Kan dat zomaar? Ja, weet Aviel Verbruggen, emeritus hoogleraar energie en milieu-economie (UAntwerpen). “Omdat het technisch onmogelijk is om een onderscheid te maken in wat er uit je stopcontact komt. Van Luminus-EDF, bijvoorbeeld, weet je dat die wel waterkrachtcentrales uitbaten en windparken bouwen, maar dat hun activiteit ook nucleair is. Maar als zij de rekening correct houden en hun certificaten voor groene stroom kloppen, dan moet dat in feite even valabel zijn als de groene stroom van een leverancier die enkel via wind produceert. Het zijn papieren waarheden, moeilijk te controleren.”

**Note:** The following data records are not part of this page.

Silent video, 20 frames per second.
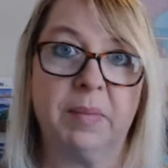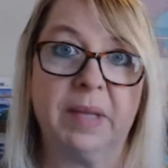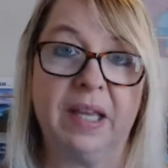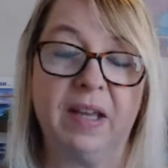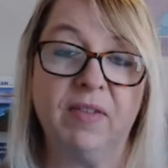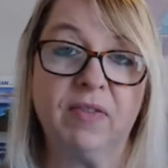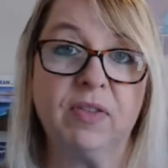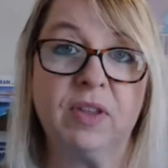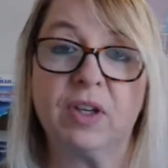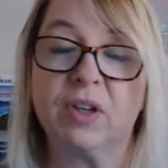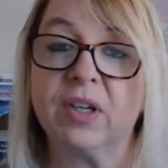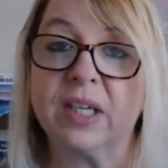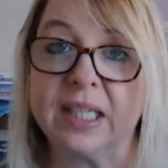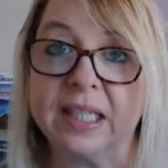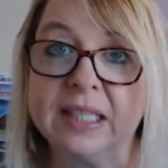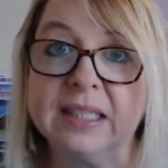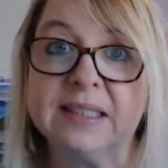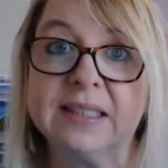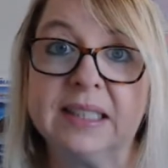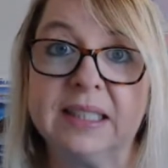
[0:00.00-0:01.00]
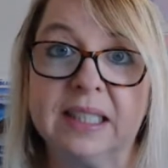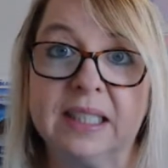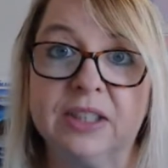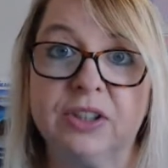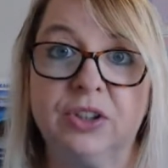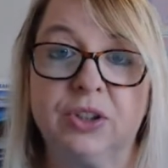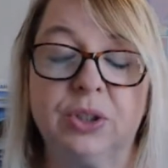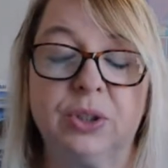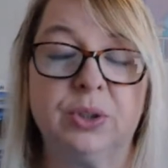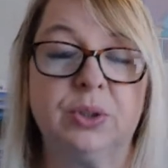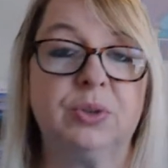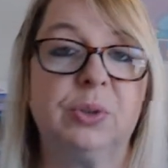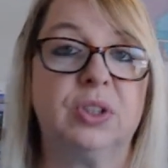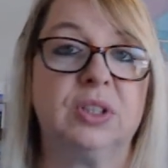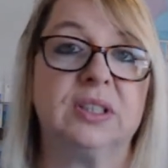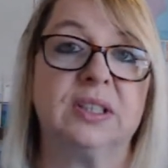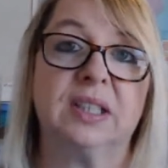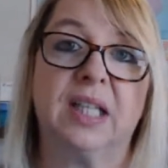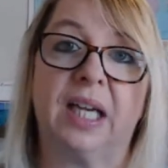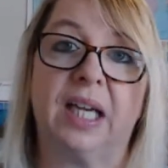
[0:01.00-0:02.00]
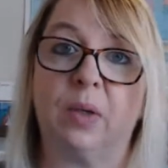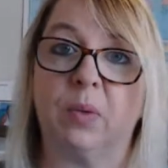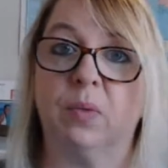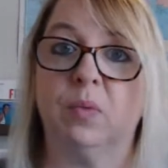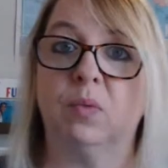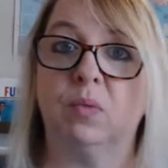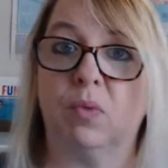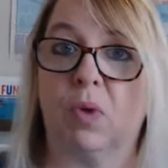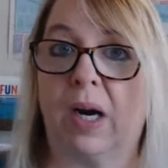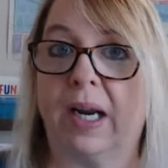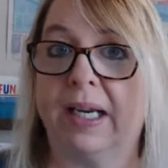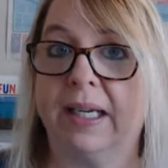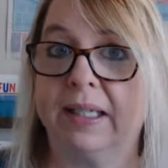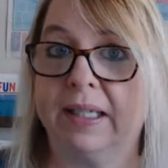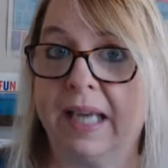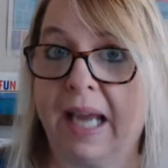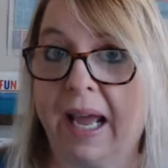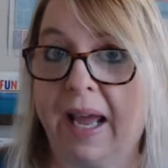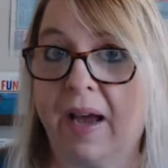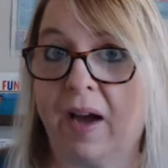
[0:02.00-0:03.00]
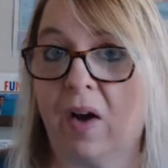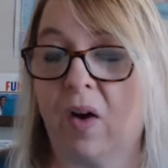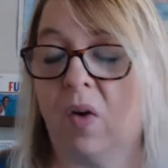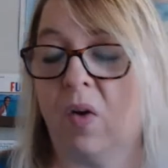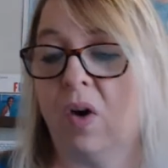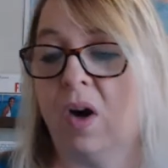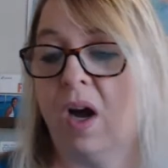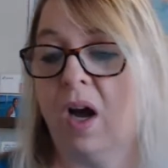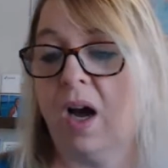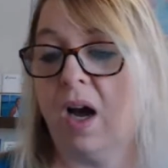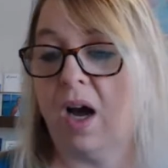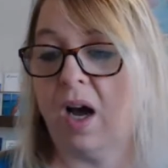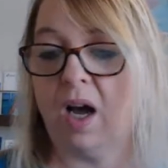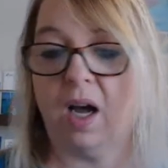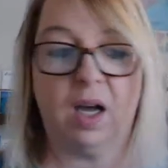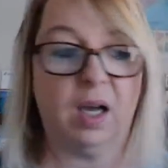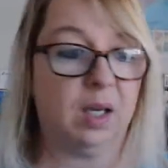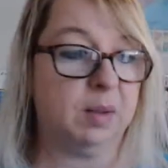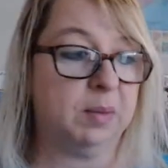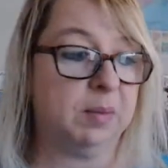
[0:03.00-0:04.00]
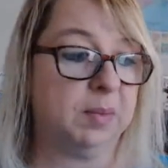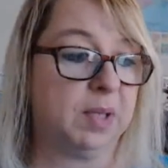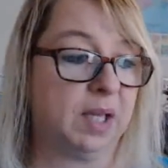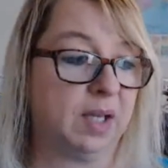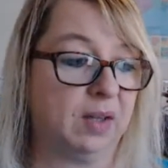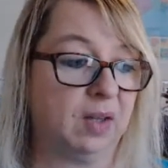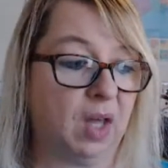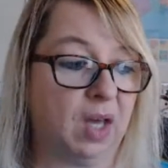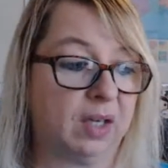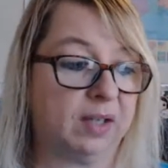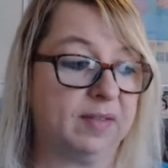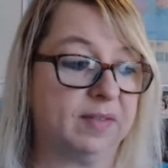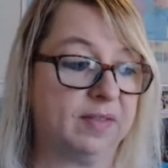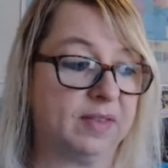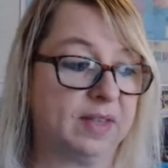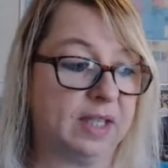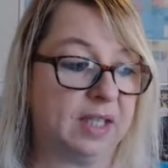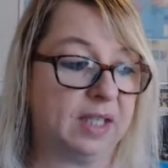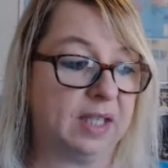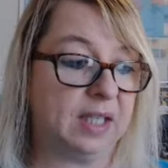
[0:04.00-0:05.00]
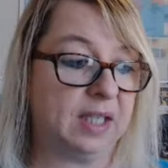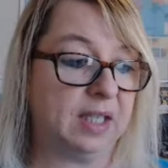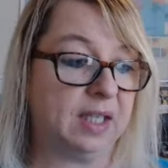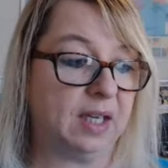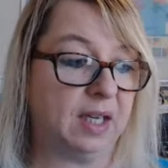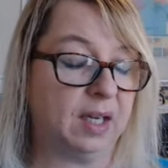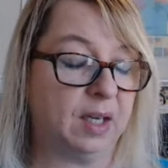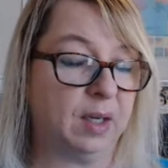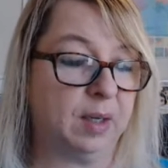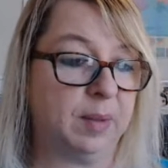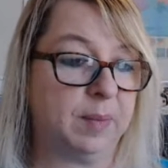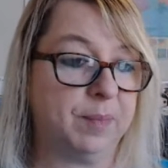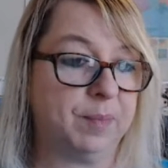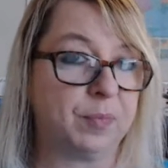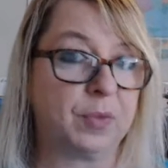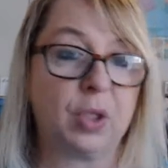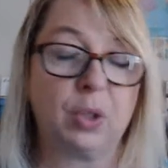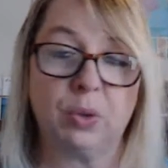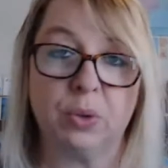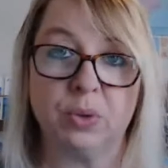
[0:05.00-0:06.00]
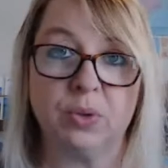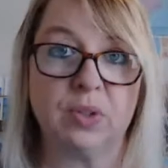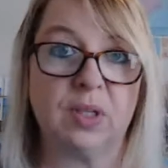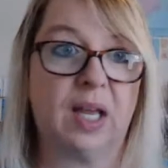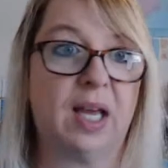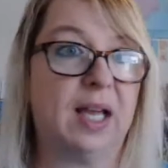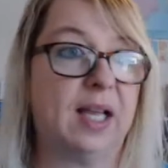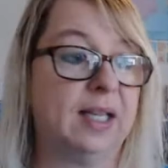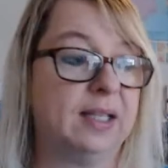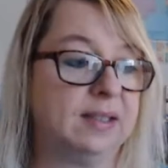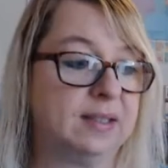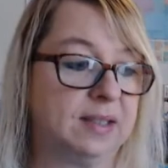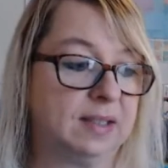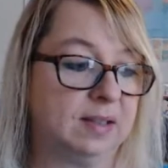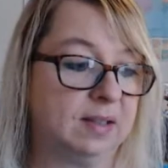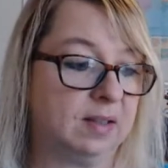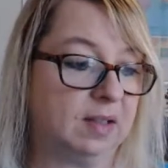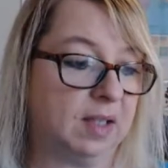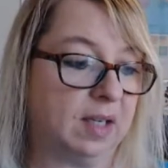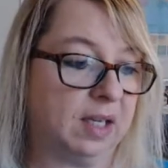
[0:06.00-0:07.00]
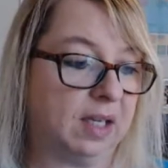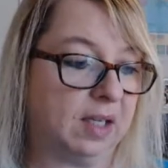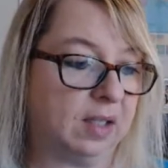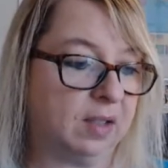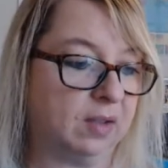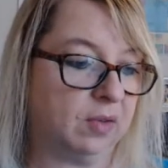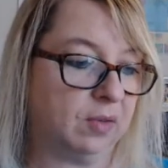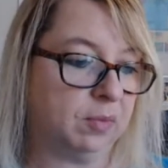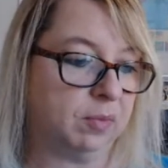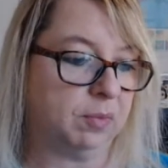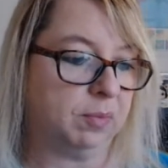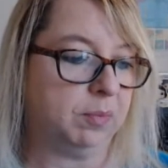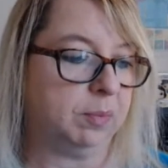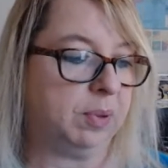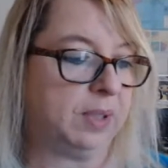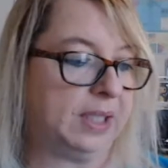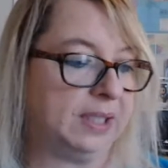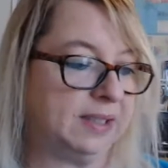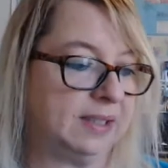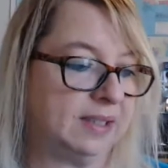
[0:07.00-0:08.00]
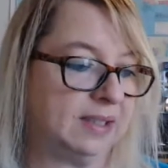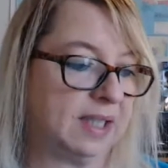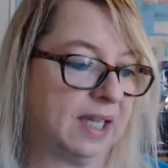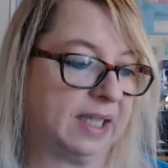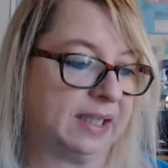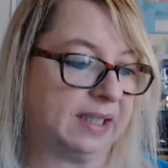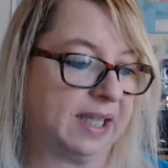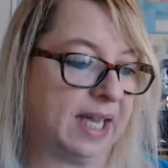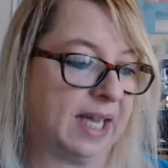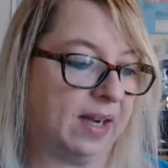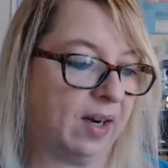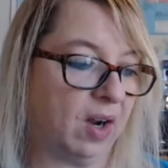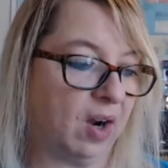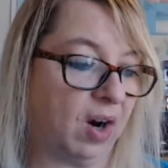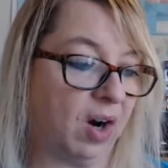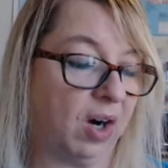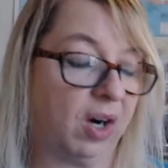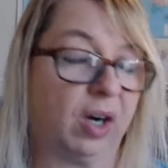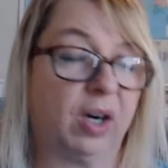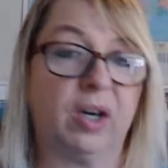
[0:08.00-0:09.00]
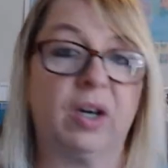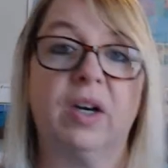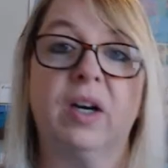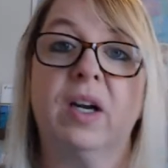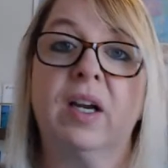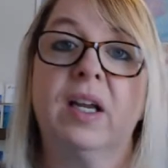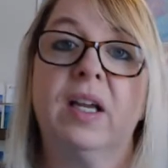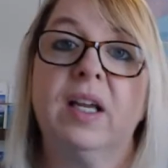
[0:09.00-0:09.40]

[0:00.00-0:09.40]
If there is an issue, just like right now, a lot of the cruise lines and places like that are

Afgerekend op moederbedrijf
Luminus zelf, onderaan de ranking, is alvast niet opgezet met de quotering die het kreeg van Greenpeace. “Wij worden afgerekend op onze moedermaatschappij en op basis daarvan in een slecht daglicht geplaatst”, zegt woordvoerder Peter Dercon. “We hebben vragen bij de methodologie. Wij hebben inderdaad een zuiver financiële participatie van 10 procent in een aantal kerncentrales, maar daar houdt het ook op. Onze eigen centrales zijn noodzakelijk om de wisselvalligheid van wind en zon op te vangen. Schijnt de zon niet en waait het niet, en je levert 100 procent groene stroom, dan tjah... je wilt toch dat het licht blijft branden?”
Hoe je als consument dan wel zeker bent van 100 procent groene energie? “Door ze zelf te produceren”, zegt Verbruggen. “Via zonnepanelen, bijvoorbeeld. Stel dat dat niet lukt, kan je ook klant worden van zo’n coöperatieven, die dan bijvoorbeeld een groot dak van een verzorgingstehuis vol zonnepanelen leggen waarin je jouw aandeel groene stroom kan kopen. Een derde optie is uiteraard om alles goed uit te pluizen, daar zit niets anders op.”